Prices incl. VAT plus shipping costs
- Order number: TAS231040
bitter-sweet, caramel-like, maple syrup-like
May contain traces of celery, mustard and sesame seeds.
Good to know
Fenugreek is a legume and the flowers are reminiscent of pea pods. In each flower there are 10-20 seeds, which are separated by threshing and then dried and sorted. It is also an ingredient of the popular curry powders. An alternative name for fenugreek is "Greek hay" as it was used to be used (and still today) as animal feed.
fish, lamb, beef, spinach, lentils, potatoes, tomatoes, stew/soup
African, Indian, Oriental
Can be consumed as whole seeds or ground; ATTENTION: Ground, the aroma evaporates quickly, therefore consume quickly! Alternatively, some fenugreek seeds can be poured with hot water. Let the liquid draw for a few minutes and enjoy the drink hot or cold. This process can be repeated several times and the seeds soaked in this way can then be used, for example, in a salad.
WARNING: Pregnant women should not consume fenugreek as it contains saponin which can lead to abortion or miscarriage!!
ALLERGIES: People who are allergic to legumes, such as soybeans, peanuts, green peas, etc., may also be allergic to fenugreek.
Full taste development
Roast slightly beforehand to reduce bitter notes and intensify the aroma; soak in water overnight or brew with hot water and swell for 15 minutes to make it easier to grind.
Ground also suitable to thicken sauces.
Fenugreek is the superweapon against diabetes
Blood & Heart
Fight against diabetes - How does it work? Fenugreek seems to slow down the absorption of sugar in the stomach and stimulate insulin. Both effects lower blood sugar in people with diabetes. It also lowers the "bad" level of LDL cholesterol and increases "good" HDL cholesterol levels. Studies have shown that, in order to achieve an effect, one should regularly consume at least 5g/day.
ATTENTION: Since fenugreek can affect blood sugar levels, people with diabetes should consult their doctor before excessive use, if necessary, to adjust the dosage of their diabetes medication. Consequences could be too low blood sugar levels. Fenugreek could also slow blood clotting and increase the chances of bruising and bleeding when taken together with warfarin (coumadin).
Beauty & Well-being
The pounds are shedding faster – fenugreek supports weight loss: fenugreek strengthens the feeling of satiety and can thus have a supportive effect on a diet. Simply add approx. 1 tsp fenugreek powder, e.g. in orange juice, and eat for breakfast; accordingly, the reference can be dispensed with at lunch.

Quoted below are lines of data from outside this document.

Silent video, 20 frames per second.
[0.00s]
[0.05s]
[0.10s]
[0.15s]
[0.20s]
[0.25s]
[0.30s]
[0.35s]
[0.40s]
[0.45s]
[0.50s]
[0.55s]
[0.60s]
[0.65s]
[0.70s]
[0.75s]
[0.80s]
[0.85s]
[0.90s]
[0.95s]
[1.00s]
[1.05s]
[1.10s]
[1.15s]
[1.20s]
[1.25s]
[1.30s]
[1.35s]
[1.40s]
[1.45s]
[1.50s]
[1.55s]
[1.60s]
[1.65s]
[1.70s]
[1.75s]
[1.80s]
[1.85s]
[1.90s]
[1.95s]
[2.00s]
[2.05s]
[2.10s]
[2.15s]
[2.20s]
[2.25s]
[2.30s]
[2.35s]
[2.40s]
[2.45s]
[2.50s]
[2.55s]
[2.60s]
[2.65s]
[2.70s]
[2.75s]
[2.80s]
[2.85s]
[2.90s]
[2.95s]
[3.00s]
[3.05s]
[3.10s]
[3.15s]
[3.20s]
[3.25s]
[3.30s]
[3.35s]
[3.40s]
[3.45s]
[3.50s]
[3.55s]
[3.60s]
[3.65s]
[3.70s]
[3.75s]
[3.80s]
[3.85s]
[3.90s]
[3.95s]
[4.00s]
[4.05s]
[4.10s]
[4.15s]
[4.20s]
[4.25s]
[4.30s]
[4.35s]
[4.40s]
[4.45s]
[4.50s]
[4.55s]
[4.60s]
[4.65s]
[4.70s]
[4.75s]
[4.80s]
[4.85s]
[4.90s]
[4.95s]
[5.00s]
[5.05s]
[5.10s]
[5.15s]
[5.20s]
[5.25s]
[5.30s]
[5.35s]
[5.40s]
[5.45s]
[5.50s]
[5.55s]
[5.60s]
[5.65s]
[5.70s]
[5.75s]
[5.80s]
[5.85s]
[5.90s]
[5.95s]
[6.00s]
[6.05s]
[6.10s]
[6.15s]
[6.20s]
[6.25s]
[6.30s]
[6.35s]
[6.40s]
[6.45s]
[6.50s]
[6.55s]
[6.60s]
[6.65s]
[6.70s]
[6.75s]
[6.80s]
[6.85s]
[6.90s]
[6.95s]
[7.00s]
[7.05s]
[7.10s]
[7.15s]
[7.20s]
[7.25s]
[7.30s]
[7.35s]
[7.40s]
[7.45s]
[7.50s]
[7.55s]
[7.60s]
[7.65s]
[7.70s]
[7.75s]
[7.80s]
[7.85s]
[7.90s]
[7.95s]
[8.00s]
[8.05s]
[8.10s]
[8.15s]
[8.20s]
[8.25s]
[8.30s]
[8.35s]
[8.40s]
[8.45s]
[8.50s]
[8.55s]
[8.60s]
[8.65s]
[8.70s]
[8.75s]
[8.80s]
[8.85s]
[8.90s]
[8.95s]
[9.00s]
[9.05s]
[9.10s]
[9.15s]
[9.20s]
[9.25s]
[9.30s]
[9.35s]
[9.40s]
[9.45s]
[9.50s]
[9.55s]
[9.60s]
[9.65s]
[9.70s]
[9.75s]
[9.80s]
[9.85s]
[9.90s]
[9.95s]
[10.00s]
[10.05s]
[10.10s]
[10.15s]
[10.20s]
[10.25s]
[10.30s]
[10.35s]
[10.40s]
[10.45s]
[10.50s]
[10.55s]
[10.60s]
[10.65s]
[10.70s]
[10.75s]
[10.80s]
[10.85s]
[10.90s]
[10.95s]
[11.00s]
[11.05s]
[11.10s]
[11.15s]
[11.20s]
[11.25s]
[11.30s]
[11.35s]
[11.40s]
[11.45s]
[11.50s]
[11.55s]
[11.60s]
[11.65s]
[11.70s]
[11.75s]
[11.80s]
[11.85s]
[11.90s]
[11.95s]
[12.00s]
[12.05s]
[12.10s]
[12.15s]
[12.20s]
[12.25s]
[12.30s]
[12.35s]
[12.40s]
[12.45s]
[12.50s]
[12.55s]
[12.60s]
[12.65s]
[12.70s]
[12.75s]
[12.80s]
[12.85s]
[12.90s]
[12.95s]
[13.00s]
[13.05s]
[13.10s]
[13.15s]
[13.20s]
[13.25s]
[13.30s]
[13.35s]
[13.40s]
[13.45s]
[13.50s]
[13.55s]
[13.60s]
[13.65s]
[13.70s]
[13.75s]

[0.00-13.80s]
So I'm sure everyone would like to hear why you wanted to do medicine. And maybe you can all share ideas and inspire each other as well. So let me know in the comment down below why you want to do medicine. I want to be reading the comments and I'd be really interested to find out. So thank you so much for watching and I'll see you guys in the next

Fenugreek is considered an aphrodisiac in some parts of the world and nursing women sometimes use it to promote milk flow.
Prevention of gallstones: Regular use of fenugreek can prevent gallstones, shrink them and prevent recurrence.
For good digestion: Indigestion such as diarrhoea or constipation can be alleviated by taking fenugreek. For this purpose, the seeds are soaked in water until they swell and can then be e.g. mixed in a salad.
Relieves menstrual problems (dysmenorrhea): Taking half a tsp (2-3g) fenugreek three times a day for the first 3 days of menstruation followed by a few seeds (about 1g) three times a day for the rest of two menstrual cycles reduces pain in women with painful menstrual periods. Thus, the need for painkillers can be reduced.